Haj ?Umar Al-Tal, Al-(1797–1864)
HAJ ˓UMAR AL-TAL, AL-(1797–1864)
The last revolutionary in the jihad tradition of Western Sudan, Shaykh ˓Umar al-Tal was born in Futa Toto, in the Senegambia region, where he received his religious training. While in Mecca for pilgrimage in 1826 he was appointed the caliph of the Tijaniya brotherhood in the Western Sudan. He lived in Mecca and Cairo, and eventually settled at the court of the Sokoto Caliphate. After almost a decade away from home he decided, in the late 1830s, to return to the Senegambia region. He settled first in Dingirai, a town on the frontiers of the Futa Jalon imamate. There he began to preach and build his own following. For the next decade, his focused primarily on writing and teaching. He used his authority to challenge the leaders of the locally powerful Qadiriya Sufi order.

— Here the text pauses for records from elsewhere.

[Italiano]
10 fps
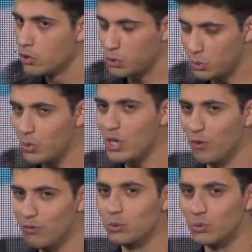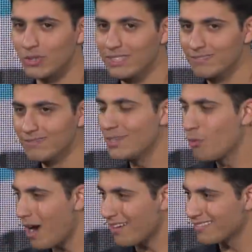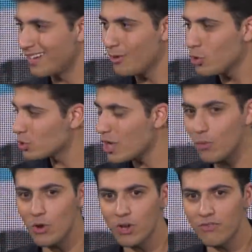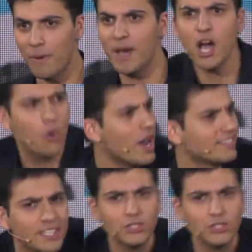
Gesù è ovunque, ti guarda, lo sa quello che fa, ma che guarda,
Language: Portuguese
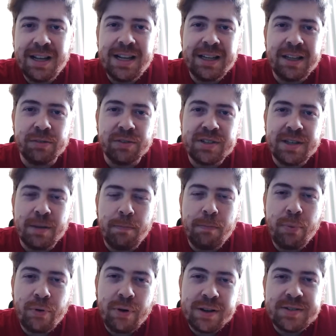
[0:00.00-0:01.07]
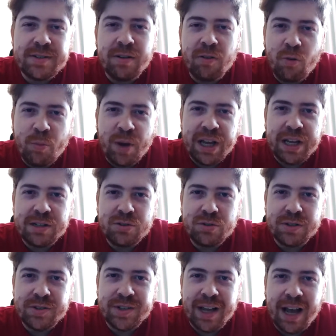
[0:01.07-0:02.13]
que você posta em alguma rede
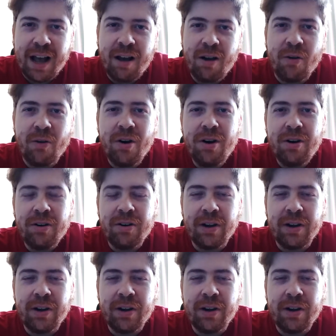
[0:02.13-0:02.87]
social,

In his efforts to forge a large Muslim state, ˓Umar declared a jihad around 1852 or 1853, when he began to widen his military operations north toward the upper Senegal River through non-Muslim, Malinke-dominated areas. By then he had acquired firearms and was proving to be a formidable force in the region. By the mid-1850s he had established the Tukolor Muslim empire, with his capital at Nioro. His activities in the Senegambia eventually led to a confrontation with the French, who were seeking to establish absolute control over the region. ˓Umar's military operations further east in the Muslim state of Massina were largely successful, until he was killed in 1864 during a counterattack. His successors divided up the empire and continued to challenge the French over the next couple of decades.
Robinson, David. The Holy War of Umar Tal: The Western Sudan in the Mid-Nineteenth Century. Oxford, U.K.: Clarendon Press, 1985.